DATA LISTING>
=-=-=
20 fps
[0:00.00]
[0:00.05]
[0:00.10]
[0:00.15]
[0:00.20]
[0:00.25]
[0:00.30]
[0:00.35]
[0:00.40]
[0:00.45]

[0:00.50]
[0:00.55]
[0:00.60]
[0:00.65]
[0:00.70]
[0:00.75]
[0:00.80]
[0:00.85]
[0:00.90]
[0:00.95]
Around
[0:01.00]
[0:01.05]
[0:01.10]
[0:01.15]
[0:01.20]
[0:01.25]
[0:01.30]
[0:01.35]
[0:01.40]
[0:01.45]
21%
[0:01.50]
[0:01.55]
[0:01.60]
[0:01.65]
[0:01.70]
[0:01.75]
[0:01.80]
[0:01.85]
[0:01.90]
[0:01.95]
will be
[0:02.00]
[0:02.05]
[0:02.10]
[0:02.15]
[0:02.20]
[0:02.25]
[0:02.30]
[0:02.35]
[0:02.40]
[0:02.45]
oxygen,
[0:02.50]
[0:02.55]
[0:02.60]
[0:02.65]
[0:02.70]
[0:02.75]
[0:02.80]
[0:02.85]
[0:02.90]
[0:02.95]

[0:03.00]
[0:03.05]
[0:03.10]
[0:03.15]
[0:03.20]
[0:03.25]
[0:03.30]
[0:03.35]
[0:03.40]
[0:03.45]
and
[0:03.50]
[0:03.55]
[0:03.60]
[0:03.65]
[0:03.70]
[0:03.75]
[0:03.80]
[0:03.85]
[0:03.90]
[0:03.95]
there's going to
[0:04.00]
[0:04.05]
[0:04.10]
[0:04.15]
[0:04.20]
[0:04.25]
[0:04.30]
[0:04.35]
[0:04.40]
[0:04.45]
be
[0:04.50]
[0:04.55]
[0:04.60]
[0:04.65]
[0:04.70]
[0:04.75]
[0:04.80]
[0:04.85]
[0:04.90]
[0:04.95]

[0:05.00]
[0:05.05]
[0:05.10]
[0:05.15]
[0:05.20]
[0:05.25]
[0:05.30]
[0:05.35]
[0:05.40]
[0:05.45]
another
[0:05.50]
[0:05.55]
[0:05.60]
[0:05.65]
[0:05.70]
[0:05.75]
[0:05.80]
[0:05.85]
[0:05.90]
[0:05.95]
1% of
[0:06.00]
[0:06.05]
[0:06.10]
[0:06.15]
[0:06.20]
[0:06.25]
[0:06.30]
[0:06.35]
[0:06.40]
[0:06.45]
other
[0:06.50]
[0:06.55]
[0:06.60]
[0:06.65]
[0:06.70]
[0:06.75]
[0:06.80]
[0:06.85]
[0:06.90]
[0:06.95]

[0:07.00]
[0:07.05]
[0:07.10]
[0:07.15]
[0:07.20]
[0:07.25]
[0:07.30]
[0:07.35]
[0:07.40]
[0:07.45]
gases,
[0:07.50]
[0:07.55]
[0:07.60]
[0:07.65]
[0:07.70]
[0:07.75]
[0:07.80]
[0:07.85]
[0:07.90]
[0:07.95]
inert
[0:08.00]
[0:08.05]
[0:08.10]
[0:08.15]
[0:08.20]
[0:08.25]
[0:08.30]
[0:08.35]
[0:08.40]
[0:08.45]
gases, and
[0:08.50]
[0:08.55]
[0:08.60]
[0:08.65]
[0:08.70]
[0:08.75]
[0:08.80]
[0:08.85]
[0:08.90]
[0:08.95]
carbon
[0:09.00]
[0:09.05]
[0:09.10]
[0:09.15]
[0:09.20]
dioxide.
=-=-=
Reproduce every record in full, keeping each one exactly as it reads.

20 fps
[0:00.00]
[0:00.05]
[0:00.10]
[0:00.15]
[0:00.20]
[0:00.25]
[0:00.30]
[0:00.35]
[0:00.40]
[0:00.45]

[0:00.50]
[0:00.55]
[0:00.60]
[0:00.65]
[0:00.70]
[0:00.75]
[0:00.80]
[0:00.85]
[0:00.90]
[0:00.95]
Around
[0:01.00]
[0:01.05]
[0:01.10]
[0:01.15]
[0:01.20]
[0:01.25]
[0:01.30]
[0:01.35]
[0:01.40]
[0:01.45]
21%
[0:01.50]
[0:01.55]
[0:01.60]
[0:01.65]
[0:01.70]
[0:01.75]
[0:01.80]
[0:01.85]
[0:01.90]
[0:01.95]
will be
[0:02.00]
[0:02.05]
[0:02.10]
[0:02.15]
[0:02.20]
[0:02.25]
[0:02.30]
[0:02.35]
[0:02.40]
[0:02.45]
oxygen,
[0:02.50]
[0:02.55]
[0:02.60]
[0:02.65]
[0:02.70]
[0:02.75]
[0:02.80]
[0:02.85]
[0:02.90]
[0:02.95]

[0:03.00]
[0:03.05]
[0:03.10]
[0:03.15]
[0:03.20]
[0:03.25]
[0:03.30]
[0:03.35]
[0:03.40]
[0:03.45]
and
[0:03.50]
[0:03.55]
[0:03.60]
[0:03.65]
[0:03.70]
[0:03.75]
[0:03.80]
[0:03.85]
[0:03.90]
[0:03.95]
there's going to
[0:04.00]
[0:04.05]
[0:04.10]
[0:04.15]
[0:04.20]
[0:04.25]
[0:04.30]
[0:04.35]
[0:04.40]
[0:04.45]
be
[0:04.50]
[0:04.55]
[0:04.60]
[0:04.65]
[0:04.70]
[0:04.75]
[0:04.80]
[0:04.85]
[0:04.90]
[0:04.95]

[0:05.00]
[0:05.05]
[0:05.10]
[0:05.15]
[0:05.20]
[0:05.25]
[0:05.30]
[0:05.35]
[0:05.40]
[0:05.45]
another
[0:05.50]
[0:05.55]
[0:05.60]
[0:05.65]
[0:05.70]
[0:05.75]
[0:05.80]
[0:05.85]
[0:05.90]
[0:05.95]
1% of
[0:06.00]
[0:06.05]
[0:06.10]
[0:06.15]
[0:06.20]
[0:06.25]
[0:06.30]
[0:06.35]
[0:06.40]
[0:06.45]
other
[0:06.50]
[0:06.55]
[0:06.60]
[0:06.65]
[0:06.70]
[0:06.75]
[0:06.80]
[0:06.85]
[0:06.90]
[0:06.95]

[0:07.00]
[0:07.05]
[0:07.10]
[0:07.15]
[0:07.20]
[0:07.25]
[0:07.30]
[0:07.35]
[0:07.40]
[0:07.45]
gases,
[0:07.50]
[0:07.55]
[0:07.60]
[0:07.65]
[0:07.70]
[0:07.75]
[0:07.80]
[0:07.85]
[0:07.90]
[0:07.95]
inert
[0:08.00]
[0:08.05]
[0:08.10]
[0:08.15]
[0:08.20]
[0:08.25]
[0:08.30]
[0:08.35]
[0:08.40]
[0:08.45]
gases, and
[0:08.50]
[0:08.55]
[0:08.60]
[0:08.65]
[0:08.70]
[0:08.75]
[0:08.80]
[0:08.85]
[0:08.90]
[0:08.95]
carbon
[0:09.00]
[0:09.05]
[0:09.10]
[0:09.15]
[0:09.20]
dioxide.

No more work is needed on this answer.